-------- Dataset content
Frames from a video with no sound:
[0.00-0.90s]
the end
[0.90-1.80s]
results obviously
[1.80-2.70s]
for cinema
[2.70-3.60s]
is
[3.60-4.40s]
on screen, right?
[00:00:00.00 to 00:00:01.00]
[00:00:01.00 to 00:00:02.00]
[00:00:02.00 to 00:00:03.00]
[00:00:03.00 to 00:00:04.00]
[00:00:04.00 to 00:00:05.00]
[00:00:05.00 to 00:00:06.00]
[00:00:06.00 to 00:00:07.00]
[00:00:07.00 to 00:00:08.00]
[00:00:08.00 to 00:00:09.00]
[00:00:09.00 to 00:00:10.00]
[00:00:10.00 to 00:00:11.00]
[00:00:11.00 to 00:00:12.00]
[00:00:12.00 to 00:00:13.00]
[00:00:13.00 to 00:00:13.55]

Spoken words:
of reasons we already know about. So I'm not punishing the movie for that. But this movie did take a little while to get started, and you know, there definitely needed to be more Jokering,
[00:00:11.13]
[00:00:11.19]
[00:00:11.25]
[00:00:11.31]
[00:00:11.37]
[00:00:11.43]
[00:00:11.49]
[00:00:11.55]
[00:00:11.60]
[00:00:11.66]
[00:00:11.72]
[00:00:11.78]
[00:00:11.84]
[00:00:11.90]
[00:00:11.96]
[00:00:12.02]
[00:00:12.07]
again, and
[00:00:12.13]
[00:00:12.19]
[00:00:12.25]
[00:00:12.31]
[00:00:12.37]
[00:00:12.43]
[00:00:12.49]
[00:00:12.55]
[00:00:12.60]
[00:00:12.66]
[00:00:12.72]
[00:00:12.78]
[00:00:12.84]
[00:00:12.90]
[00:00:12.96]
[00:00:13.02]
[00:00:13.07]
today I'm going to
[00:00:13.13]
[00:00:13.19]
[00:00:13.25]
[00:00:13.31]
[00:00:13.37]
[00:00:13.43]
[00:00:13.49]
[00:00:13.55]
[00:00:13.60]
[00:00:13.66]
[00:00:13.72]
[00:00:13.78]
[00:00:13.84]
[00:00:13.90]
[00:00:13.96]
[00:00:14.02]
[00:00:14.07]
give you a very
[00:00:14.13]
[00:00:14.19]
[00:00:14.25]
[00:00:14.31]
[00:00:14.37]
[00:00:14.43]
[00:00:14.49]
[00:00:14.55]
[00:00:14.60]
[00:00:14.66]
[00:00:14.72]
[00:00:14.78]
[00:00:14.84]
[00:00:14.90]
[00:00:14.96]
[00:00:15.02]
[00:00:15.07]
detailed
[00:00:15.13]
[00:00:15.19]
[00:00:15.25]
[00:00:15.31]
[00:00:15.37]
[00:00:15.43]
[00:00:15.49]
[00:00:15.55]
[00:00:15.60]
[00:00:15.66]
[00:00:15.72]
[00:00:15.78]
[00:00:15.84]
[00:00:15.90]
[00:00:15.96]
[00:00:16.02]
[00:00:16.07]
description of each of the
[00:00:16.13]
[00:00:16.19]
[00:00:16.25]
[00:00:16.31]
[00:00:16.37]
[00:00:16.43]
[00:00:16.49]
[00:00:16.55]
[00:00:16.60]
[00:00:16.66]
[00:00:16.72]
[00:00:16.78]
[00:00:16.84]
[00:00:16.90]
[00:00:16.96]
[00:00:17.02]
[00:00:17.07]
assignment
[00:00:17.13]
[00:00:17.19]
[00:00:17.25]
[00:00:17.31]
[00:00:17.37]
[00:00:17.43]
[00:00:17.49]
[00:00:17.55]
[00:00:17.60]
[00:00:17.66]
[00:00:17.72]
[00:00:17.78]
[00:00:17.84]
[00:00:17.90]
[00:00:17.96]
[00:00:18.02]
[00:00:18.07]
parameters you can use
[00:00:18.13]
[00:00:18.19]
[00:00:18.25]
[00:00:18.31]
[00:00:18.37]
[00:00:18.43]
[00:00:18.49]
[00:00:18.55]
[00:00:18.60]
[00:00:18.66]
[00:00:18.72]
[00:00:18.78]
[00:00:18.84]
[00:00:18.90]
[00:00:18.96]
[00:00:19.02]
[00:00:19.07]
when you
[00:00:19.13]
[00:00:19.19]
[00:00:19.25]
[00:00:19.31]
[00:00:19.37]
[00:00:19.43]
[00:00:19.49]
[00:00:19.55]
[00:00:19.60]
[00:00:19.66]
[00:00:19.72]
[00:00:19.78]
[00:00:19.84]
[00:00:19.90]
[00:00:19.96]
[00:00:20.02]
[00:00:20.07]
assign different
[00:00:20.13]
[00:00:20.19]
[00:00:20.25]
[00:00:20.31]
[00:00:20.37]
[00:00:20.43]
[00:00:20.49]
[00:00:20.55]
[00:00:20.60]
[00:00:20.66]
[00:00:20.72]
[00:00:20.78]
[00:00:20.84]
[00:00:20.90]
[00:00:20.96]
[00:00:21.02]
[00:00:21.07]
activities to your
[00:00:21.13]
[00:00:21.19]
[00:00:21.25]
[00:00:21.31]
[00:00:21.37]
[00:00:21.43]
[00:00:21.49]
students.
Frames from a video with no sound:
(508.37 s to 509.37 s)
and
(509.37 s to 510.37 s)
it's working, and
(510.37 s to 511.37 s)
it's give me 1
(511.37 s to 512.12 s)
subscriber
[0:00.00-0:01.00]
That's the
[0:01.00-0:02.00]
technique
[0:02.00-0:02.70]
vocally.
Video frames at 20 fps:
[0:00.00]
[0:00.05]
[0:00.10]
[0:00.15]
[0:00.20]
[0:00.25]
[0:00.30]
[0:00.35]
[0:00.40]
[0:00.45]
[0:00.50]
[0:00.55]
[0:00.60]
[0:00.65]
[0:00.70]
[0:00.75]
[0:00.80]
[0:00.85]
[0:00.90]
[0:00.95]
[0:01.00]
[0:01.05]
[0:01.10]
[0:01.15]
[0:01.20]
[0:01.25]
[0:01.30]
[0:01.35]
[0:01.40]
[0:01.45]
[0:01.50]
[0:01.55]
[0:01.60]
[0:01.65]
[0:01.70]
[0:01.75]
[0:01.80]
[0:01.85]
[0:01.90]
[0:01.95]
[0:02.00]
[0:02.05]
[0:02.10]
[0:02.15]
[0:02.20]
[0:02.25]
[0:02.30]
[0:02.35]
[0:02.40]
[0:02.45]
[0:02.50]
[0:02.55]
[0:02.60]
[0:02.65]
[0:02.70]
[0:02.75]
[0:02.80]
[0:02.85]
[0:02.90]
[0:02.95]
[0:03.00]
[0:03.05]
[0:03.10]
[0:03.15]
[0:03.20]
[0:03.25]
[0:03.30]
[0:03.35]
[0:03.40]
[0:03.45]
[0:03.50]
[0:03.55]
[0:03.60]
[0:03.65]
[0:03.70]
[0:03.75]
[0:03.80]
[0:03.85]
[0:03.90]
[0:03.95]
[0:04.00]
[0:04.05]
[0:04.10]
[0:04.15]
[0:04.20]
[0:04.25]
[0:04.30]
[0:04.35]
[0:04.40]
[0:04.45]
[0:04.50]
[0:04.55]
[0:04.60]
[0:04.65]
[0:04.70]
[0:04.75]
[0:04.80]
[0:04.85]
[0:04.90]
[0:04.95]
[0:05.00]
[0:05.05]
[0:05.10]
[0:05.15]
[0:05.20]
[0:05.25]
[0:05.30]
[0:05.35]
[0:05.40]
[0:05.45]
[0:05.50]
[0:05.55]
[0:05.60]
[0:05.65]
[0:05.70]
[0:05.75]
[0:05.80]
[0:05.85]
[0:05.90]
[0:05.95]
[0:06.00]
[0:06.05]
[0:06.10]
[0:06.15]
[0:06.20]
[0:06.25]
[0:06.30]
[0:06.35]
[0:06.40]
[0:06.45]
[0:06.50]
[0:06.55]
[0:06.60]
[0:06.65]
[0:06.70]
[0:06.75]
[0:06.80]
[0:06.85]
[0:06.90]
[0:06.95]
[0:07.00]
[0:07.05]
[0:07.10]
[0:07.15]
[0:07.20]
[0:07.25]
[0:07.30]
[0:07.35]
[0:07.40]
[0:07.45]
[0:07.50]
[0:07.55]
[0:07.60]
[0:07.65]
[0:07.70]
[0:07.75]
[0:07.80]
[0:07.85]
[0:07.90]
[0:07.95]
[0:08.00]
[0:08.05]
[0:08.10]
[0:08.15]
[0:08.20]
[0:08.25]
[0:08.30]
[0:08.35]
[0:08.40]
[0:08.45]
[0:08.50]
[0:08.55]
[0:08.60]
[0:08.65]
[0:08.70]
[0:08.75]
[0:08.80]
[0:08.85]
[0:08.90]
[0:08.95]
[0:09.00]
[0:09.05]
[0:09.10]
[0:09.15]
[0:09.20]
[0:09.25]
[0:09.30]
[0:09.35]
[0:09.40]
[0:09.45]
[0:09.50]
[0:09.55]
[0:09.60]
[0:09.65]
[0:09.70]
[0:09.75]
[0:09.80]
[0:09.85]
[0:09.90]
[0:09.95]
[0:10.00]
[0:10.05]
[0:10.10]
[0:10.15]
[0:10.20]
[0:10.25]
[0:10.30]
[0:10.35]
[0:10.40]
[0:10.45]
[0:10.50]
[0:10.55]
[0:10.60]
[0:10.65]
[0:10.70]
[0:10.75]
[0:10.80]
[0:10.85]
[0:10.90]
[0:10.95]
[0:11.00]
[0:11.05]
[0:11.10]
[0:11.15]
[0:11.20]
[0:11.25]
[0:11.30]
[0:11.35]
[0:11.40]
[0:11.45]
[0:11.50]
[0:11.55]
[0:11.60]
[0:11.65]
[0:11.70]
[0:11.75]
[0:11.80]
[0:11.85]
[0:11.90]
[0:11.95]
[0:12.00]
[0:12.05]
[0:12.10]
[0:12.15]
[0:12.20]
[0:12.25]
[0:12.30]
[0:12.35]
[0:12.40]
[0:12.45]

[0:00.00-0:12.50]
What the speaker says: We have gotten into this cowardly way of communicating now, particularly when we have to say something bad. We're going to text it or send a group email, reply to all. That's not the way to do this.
----------------
• Aim of the exercise: Once you reach the line with "[00:00:06.00 to 00:00:07.00]" in the data above, copy it and every line after it exactly, up to and including the line with "[00:00:11.31]".

• Solution to this problem:
[00:00:06.00 to 00:00:07.00]
[00:00:07.00 to 00:00:08.00]
[00:00:08.00 to 00:00:09.00]
[00:00:09.00 to 00:00:10.00]
[00:00:10.00 to 00:00:11.00]
[00:00:11.00 to 00:00:12.00]
[00:00:12.00 to 00:00:13.00]
[00:00:13.00 to 00:00:13.55]

Spoken words:
of reasons we already know about. So I'm not punishing the movie for that. But this movie did take a little while to get started, and you know, there definitely needed to be more Jokering,
[00:00:11.13]
[00:00:11.19]
[00:00:11.25]
[00:00:11.31]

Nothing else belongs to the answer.